General characteristics
- Displacement: 1,244 tons
- Length: 209 ft 6 in (63.86 m)
- Beam: 35 ft 6 in (10.82 m)
- Draught: depth of hold 20 ft 8 in (6.30 m)
- Propulsion: steam engine; screw-propelled;
- Speed: 10 knots
- Complement: not known
- Armament: eight 32-pounder guns; one 100-poudner gun; two 30-pounder guns;

= USS Galatea (1863) =

Gunboat of the United States Navy

USS Galatea was a large steamer acquired by the Union Navy during the American Civil War.

She was used by the Union Navy as an escort gunboat in support of the Union Navy, mostly in various parts of the Caribbean, such as in Haiti, where her role was to protect American citizens. She was sold to the Haitian government in 1865 after becoming unseaworthy because of leaks.

== Constructed in New York City, commissioned in 1864 ==

Galatea was built at New York City in 1863 by J. B. and J. D. Van Dusen, Master Builders; she was launched in about late March 1863. Galatea was purchased by the Navy 31 July 1863 from the Neptune Steamship Co.; and commissioned 29 January 1864, Comdr. John Guest in command.

== Supporting Union Navy control of the Caribbean ==

Galatea departed New York 21 February 1864 for service as a unit of the West India Squadron. Based at Cap-Haïtien in Haiti, where she arrived 29 February, she provided convoy protection in the West Indies to California mail steamers plying between New York City and Aspinwall, United States of Colombia.

She had twice returned to New York City for repairs by 10 November 1864 when she was assigned with two other ships to convoy California mail streamers from Cap-Haïtien through the Windward Passage, between the islands of Nacassa and Mariguana.

=== Developing seawater leaks in her structure ===

During this cruise leaks developed which made Galatea unfit for arduous convoy duty.
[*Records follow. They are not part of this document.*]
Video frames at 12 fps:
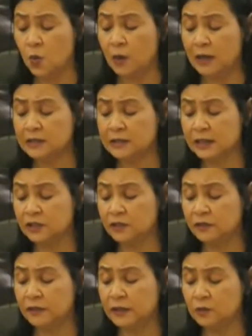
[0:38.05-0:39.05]
One such
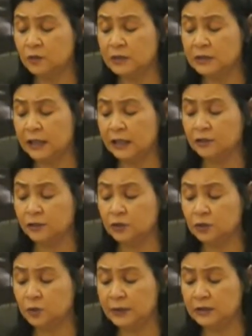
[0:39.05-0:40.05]
event was held on
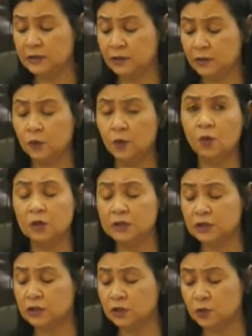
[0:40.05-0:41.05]
the 20th of
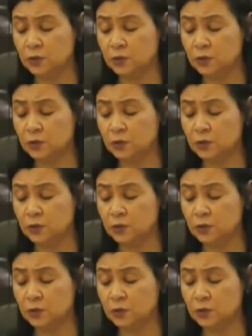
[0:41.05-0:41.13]
August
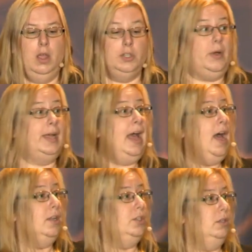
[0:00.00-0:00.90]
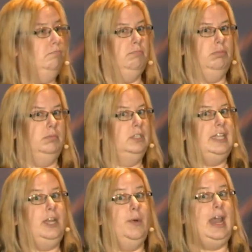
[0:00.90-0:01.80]
So I asked, does
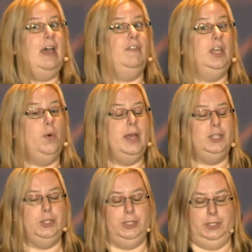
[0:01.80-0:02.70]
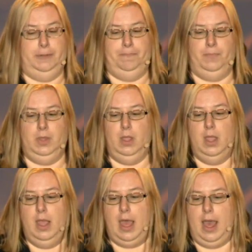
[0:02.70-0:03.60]
anyone have any questions?
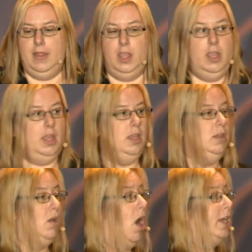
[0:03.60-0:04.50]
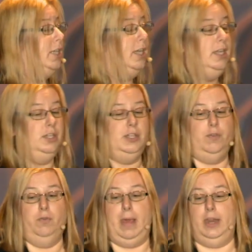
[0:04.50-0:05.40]
And the IT
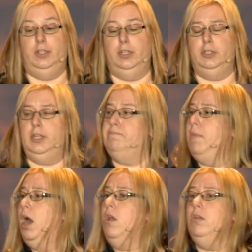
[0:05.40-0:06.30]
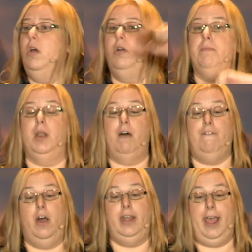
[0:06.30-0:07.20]
general manager said, I don't know, but I'll
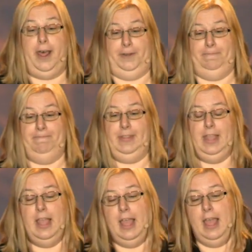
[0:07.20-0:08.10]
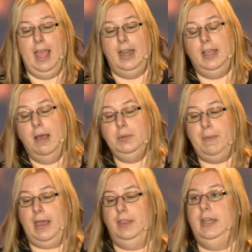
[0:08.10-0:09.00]
find out. And he comes
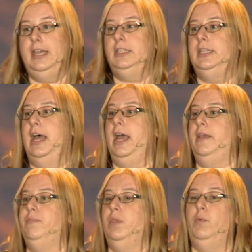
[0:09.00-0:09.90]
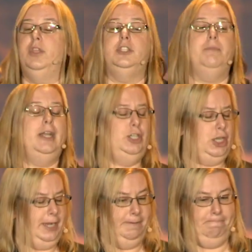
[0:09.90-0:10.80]
back the next day with a
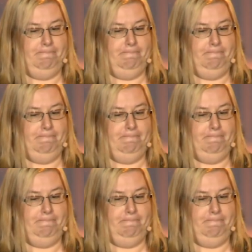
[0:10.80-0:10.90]
spreadsheet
Remaining on station at Cape Haitien, she cruised to Key West, Florida, for provisions and dispatches and afforded protection to American citizens in Haiti until convoy service was discontinued in June 1865.

== End-of-war decommissioning and sale to Haiti ==

Galatea arrived New York City from Cap-Haïtien 1 July 1865; decommissioned 12 July; and was sold to the Haitian government 15 August.

Renamed Alexandre Pétion, on 20 September 1868, she attacked the rebel ships and at Petit-Goâve. Liberté was sunk; Sylvain was set afire and abandoned by her crew. On 20 May 1869, she ran aground off Cape Dame Maria. Her guns were taken out and she was refloated.